[[ Data listing open ]]

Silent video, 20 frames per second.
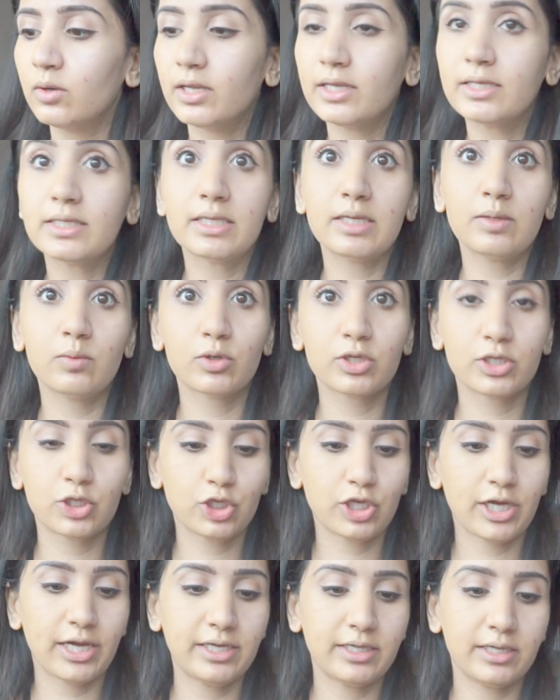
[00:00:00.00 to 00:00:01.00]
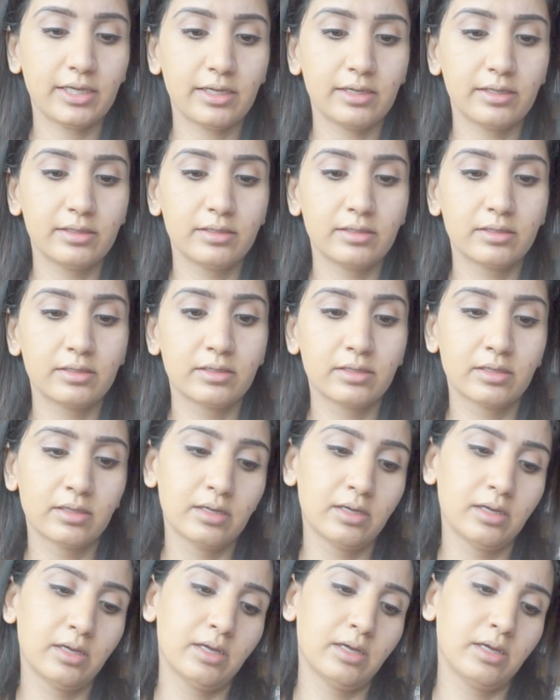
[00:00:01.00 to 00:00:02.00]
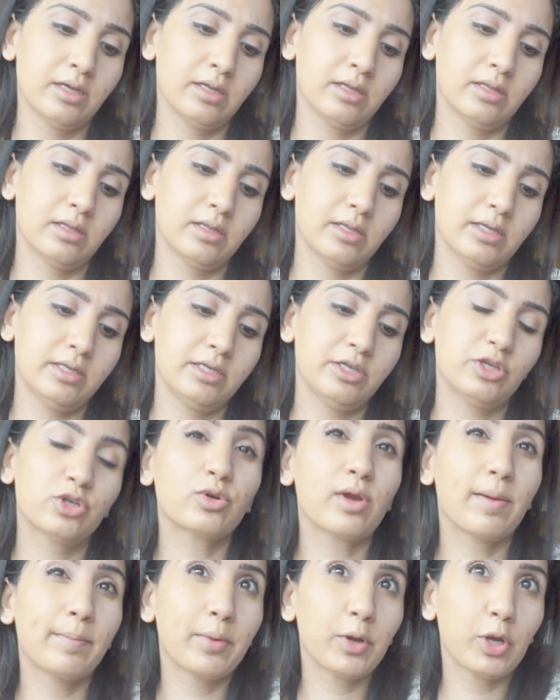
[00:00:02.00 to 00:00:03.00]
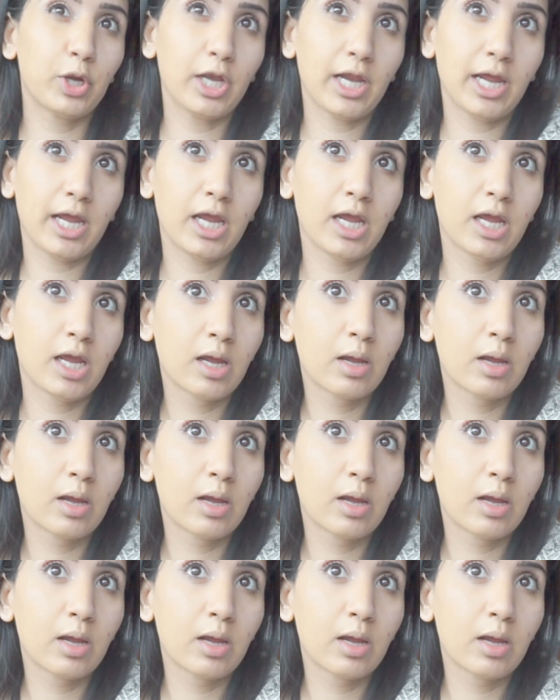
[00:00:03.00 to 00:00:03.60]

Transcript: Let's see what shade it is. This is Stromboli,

[[ Data listing closed ]]
[[ Data listing open ]]

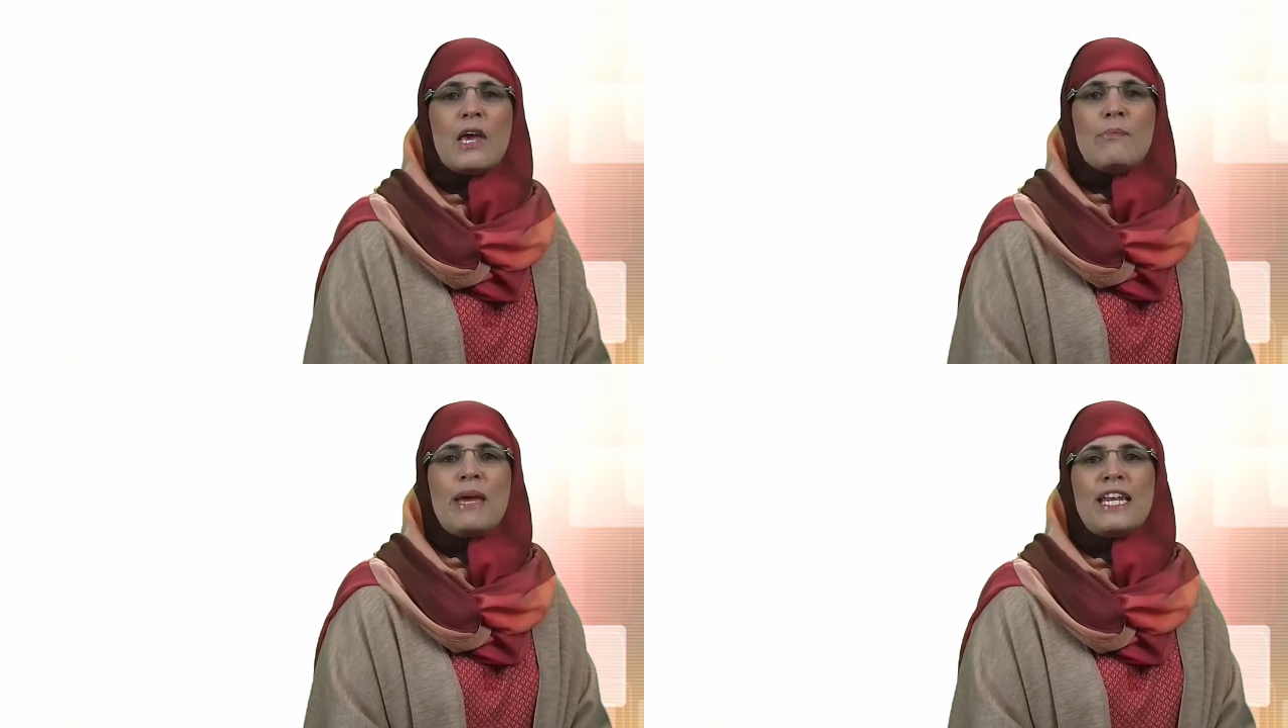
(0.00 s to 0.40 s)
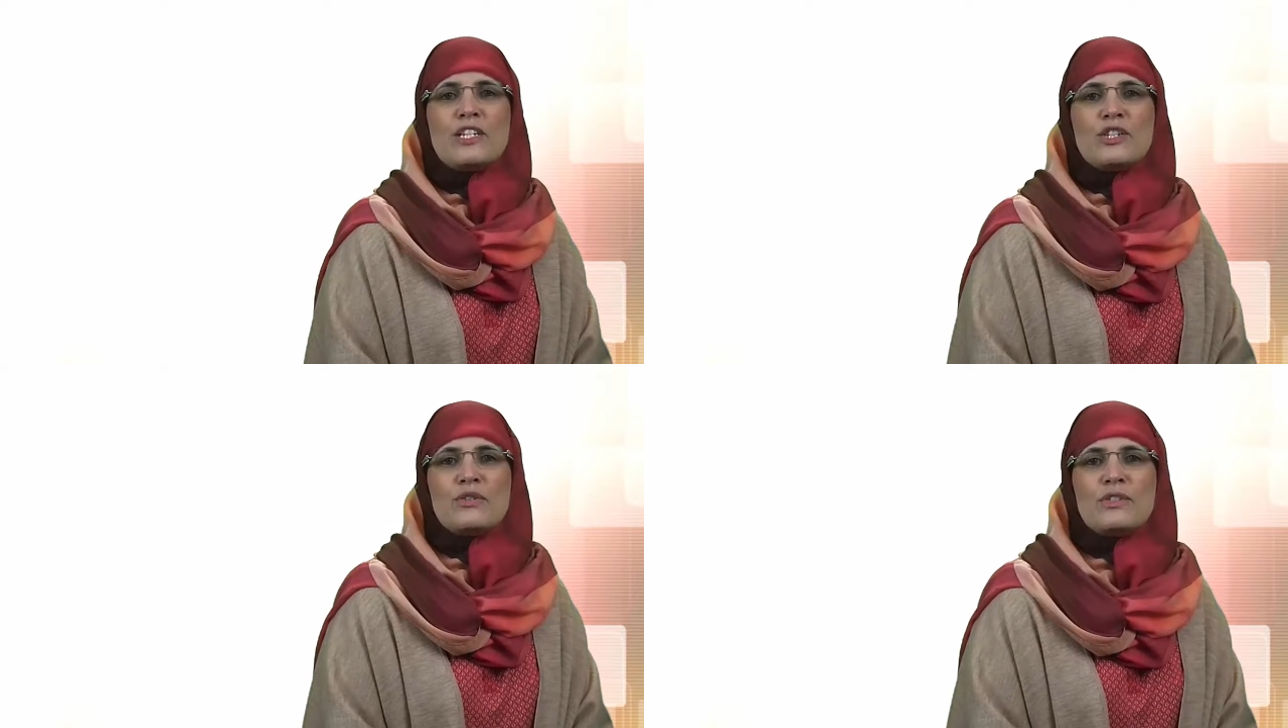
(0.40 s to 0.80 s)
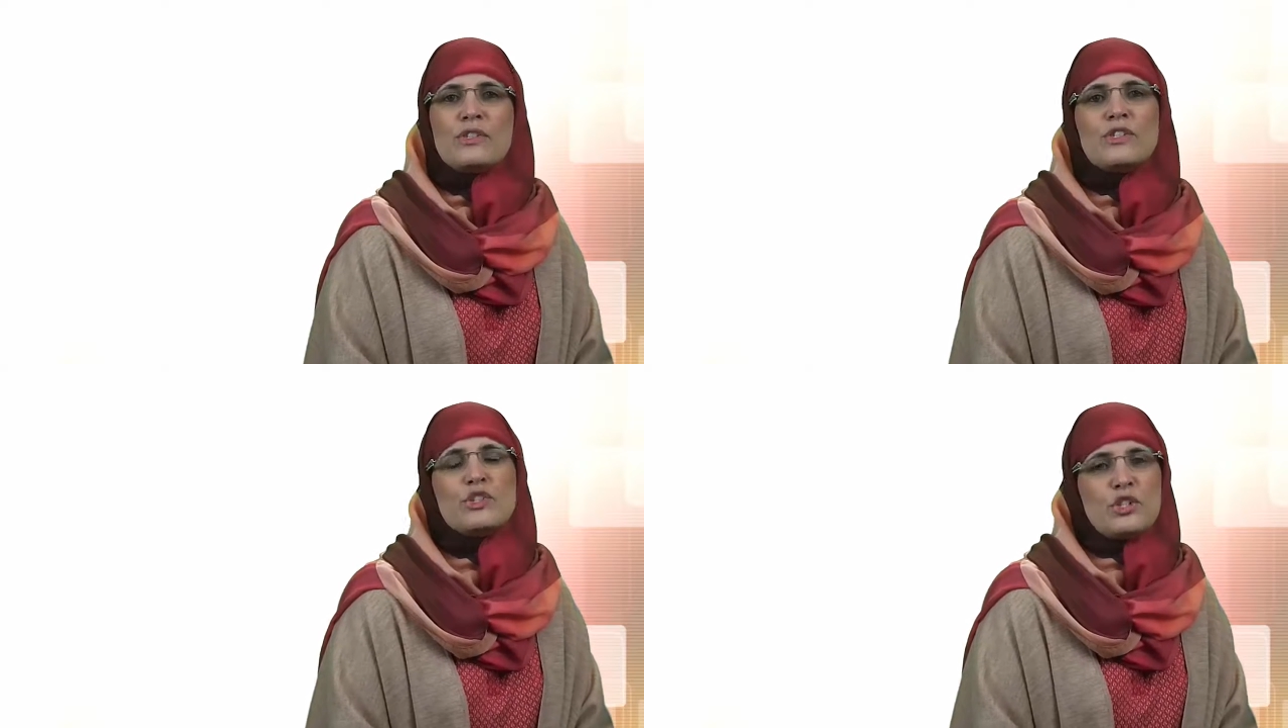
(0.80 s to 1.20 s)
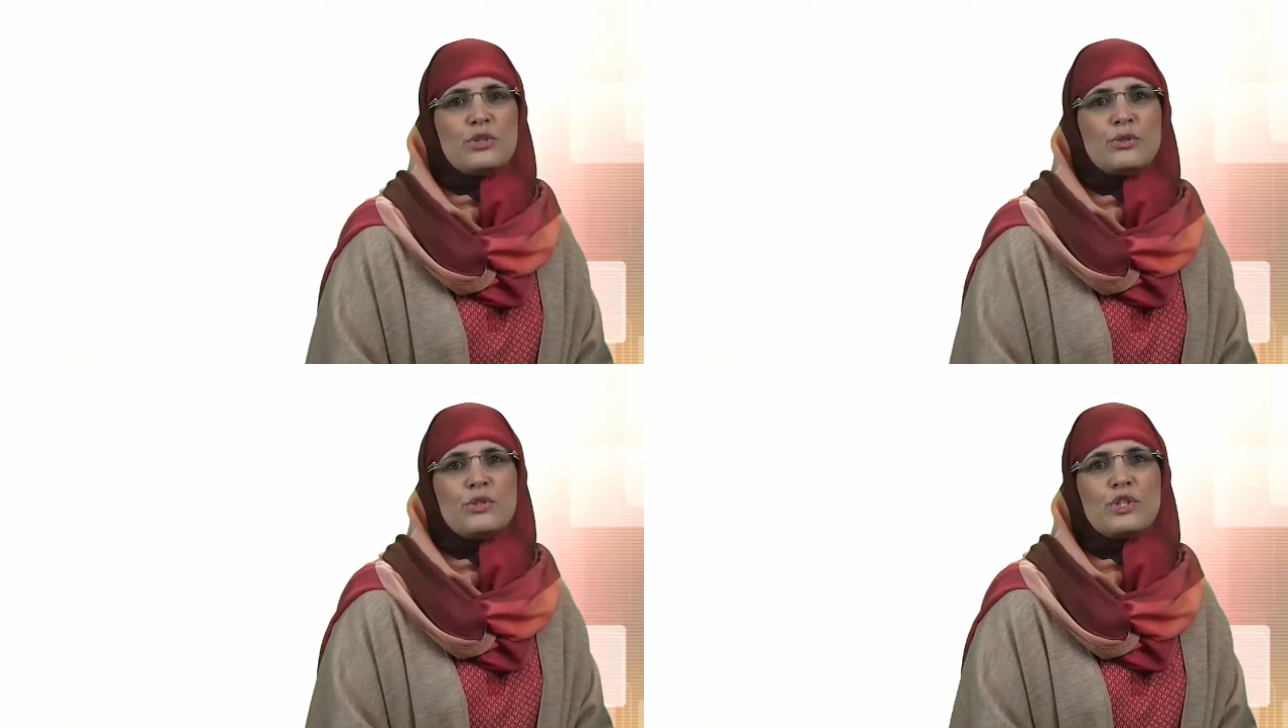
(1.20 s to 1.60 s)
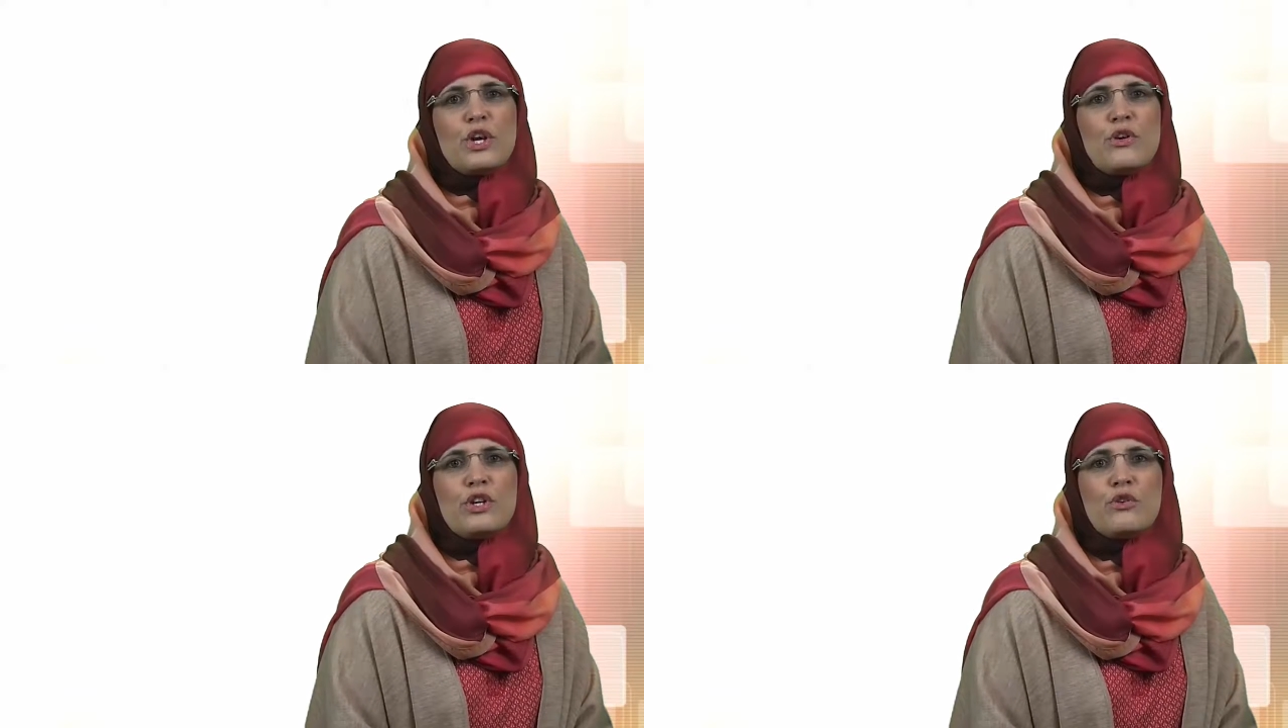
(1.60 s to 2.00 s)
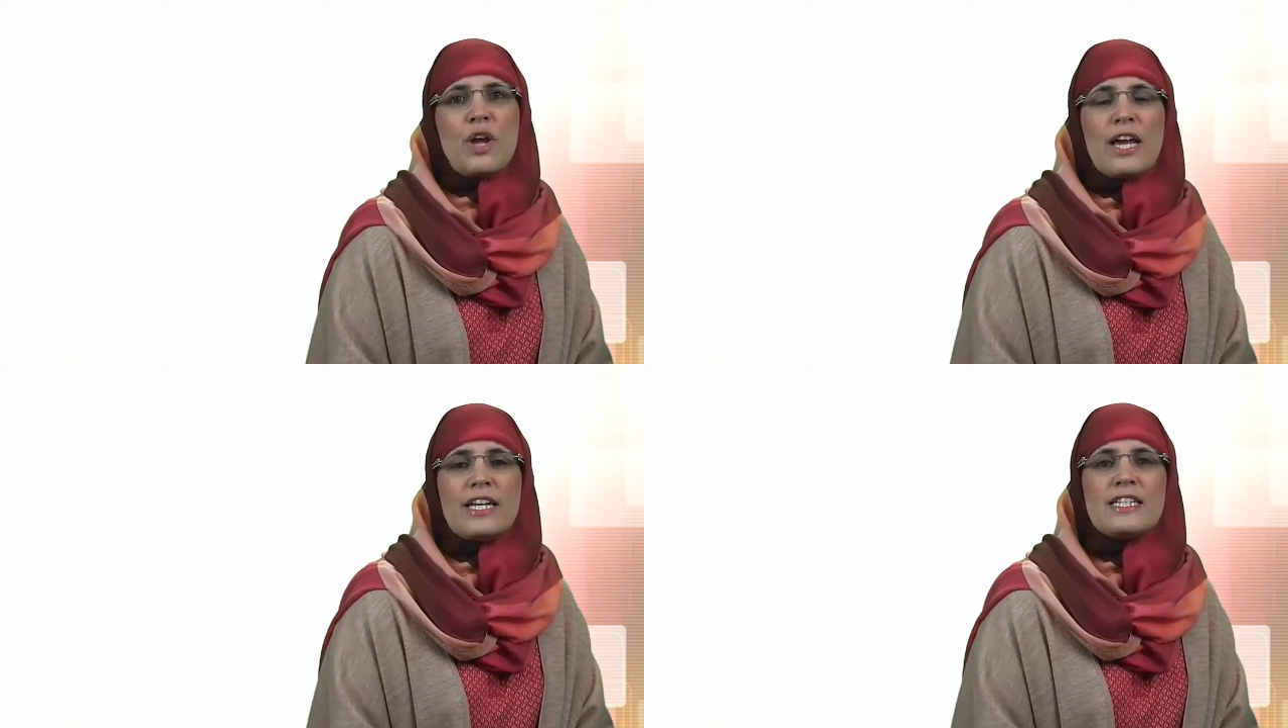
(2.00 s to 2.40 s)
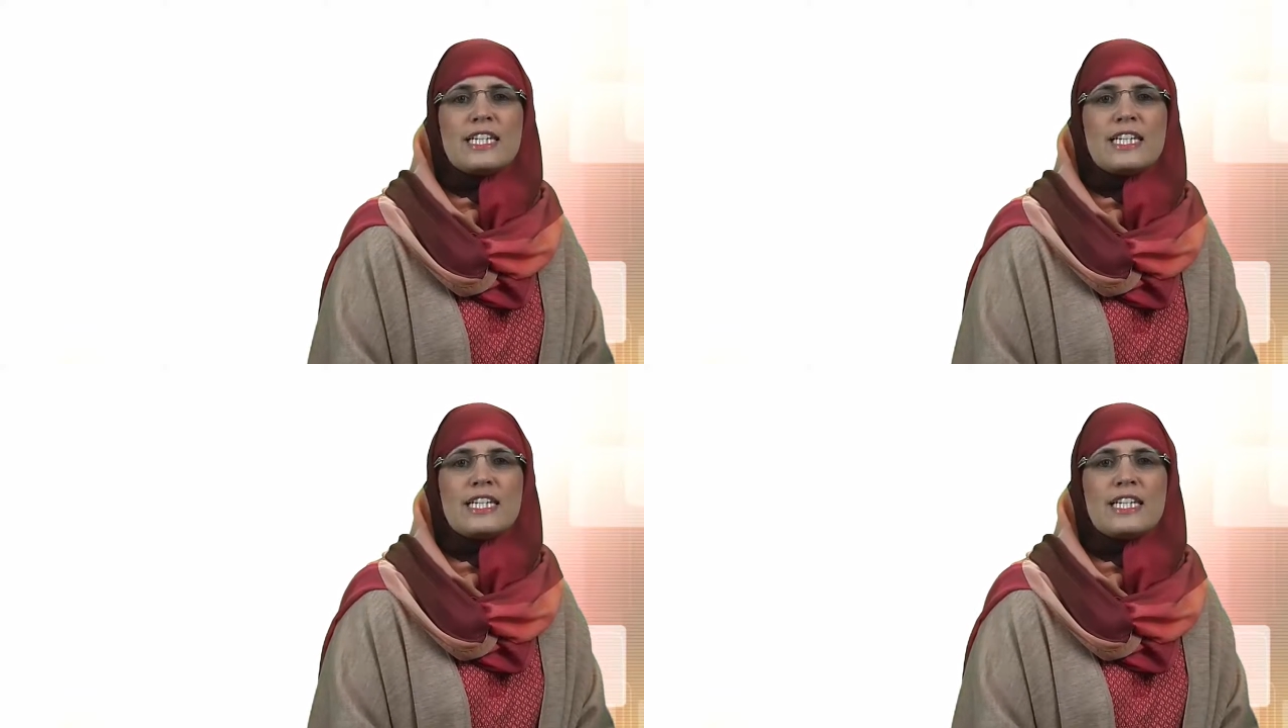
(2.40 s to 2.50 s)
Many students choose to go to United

[[ Data listing closed ]]

### Requirement
Please copy the lines above exactly, starting at the line that holds "[00:00:01.00 to 00:00:02.00]" and ending at the line that holds "Transcript: Let's see"; include both, but no pictures.

### Expected answer
[00:00:01.00 to 00:00:02.00]
[00:00:02.00 to 00:00:03.00]
[00:00:03.00 to 00:00:03.60]

Transcript: Let's see what shade it is. This is Stromboli,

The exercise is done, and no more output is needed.